**AIM OF THE TASK**
Beginning with the line where "[3:16.00-3:17.07]" appears, restate each line word for word until the data ends. Pictures do not go in.

Collected data entries
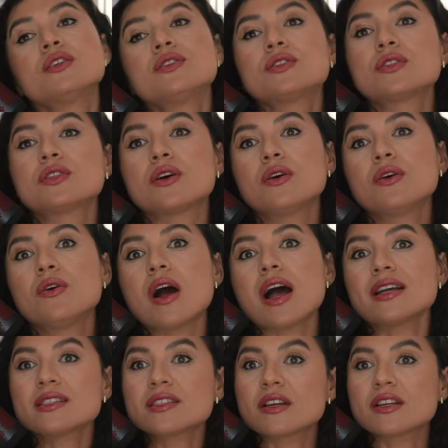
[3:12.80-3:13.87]
So
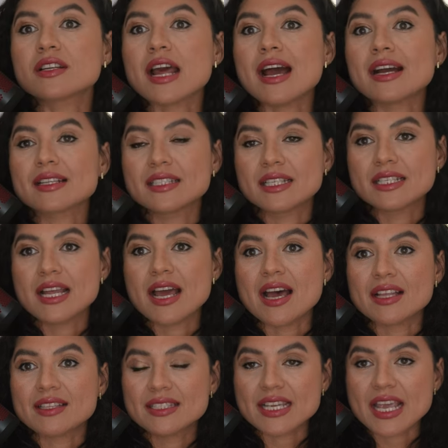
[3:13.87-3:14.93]
I started acting
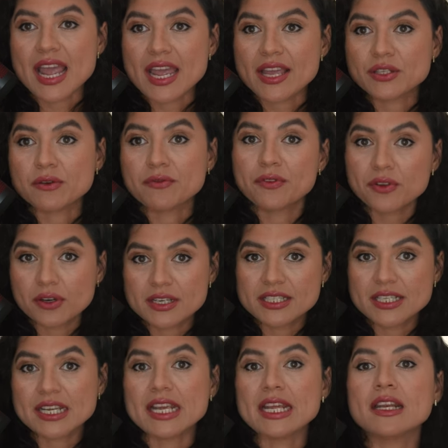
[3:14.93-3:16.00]
at the age of
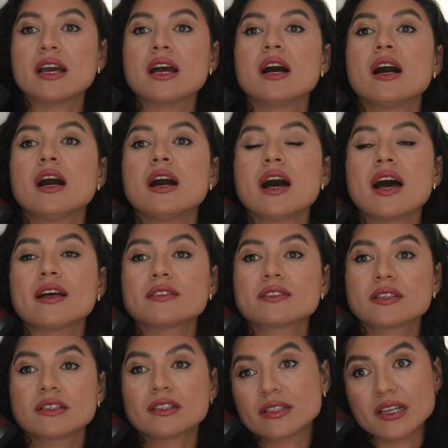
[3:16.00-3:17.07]
13
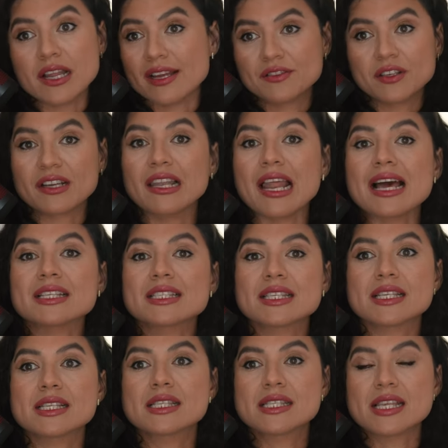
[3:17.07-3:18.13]
at like the
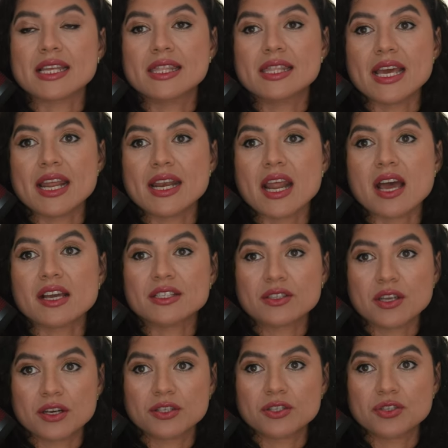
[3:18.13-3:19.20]
classes, and then I
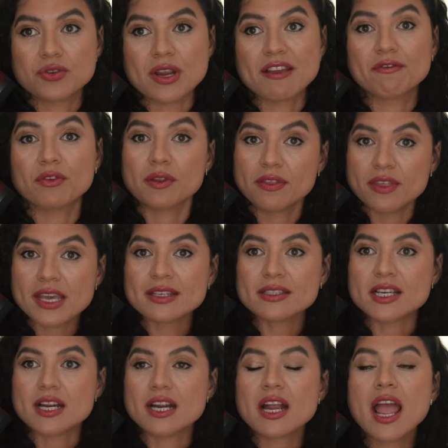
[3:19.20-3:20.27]
started to train for
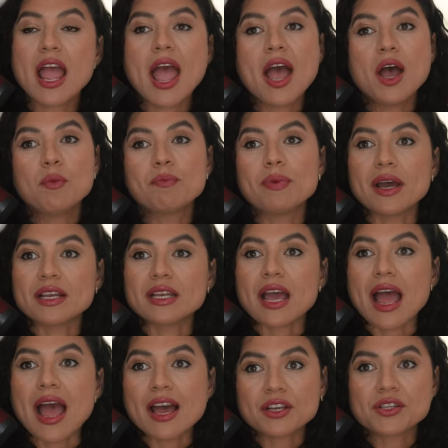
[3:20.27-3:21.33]
theater. But
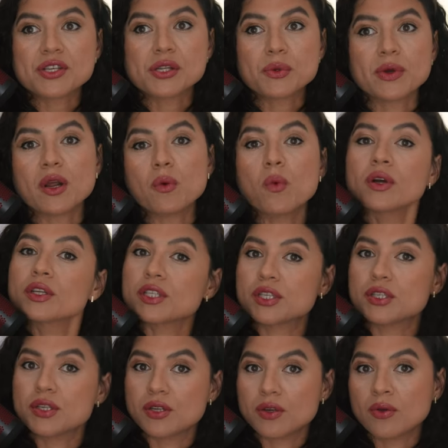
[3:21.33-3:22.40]
actually what I wanted
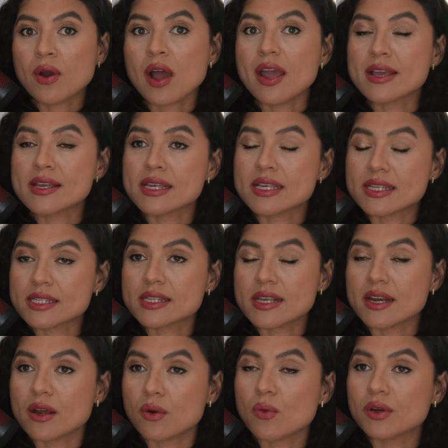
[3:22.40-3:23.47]
to do is
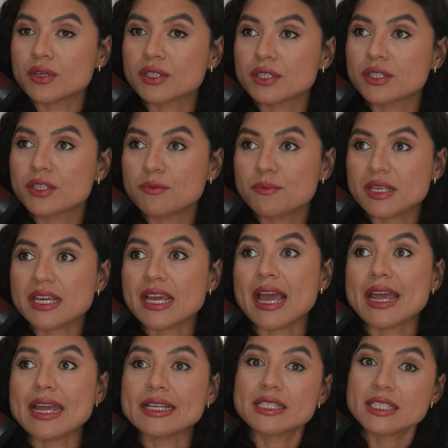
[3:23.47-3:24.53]
that I wanted to be
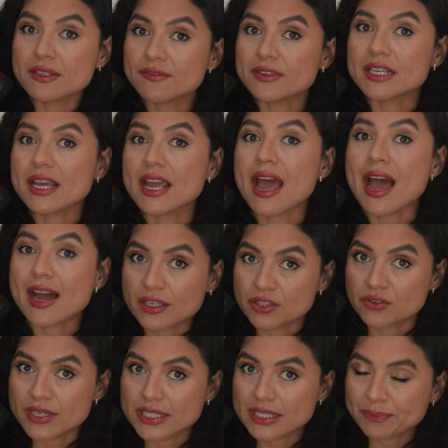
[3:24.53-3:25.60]
a TV
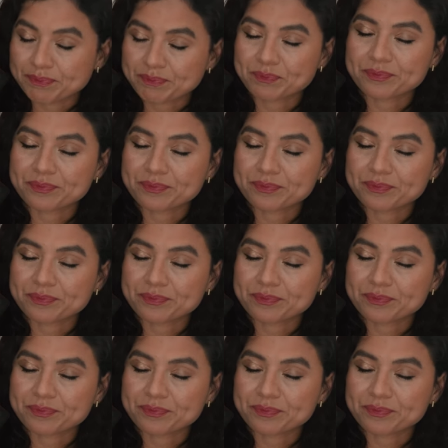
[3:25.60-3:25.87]
actress.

**RESPONSE TO THE EXERCISE**
[3:16.00-3:17.07]
13
[3:17.07-3:18.13]
at like the
[3:18.13-3:19.20]
classes, and then I
[3:19.20-3:20.27]
started to train for
[3:20.27-3:21.33]
theater. But
[3:21.33-3:22.40]
actually what I wanted
[3:22.40-3:23.47]
to do is
[3:23.47-3:24.53]
that I wanted to be
[3:24.53-3:25.60]
a TV
[3:25.60-3:25.87]
actress.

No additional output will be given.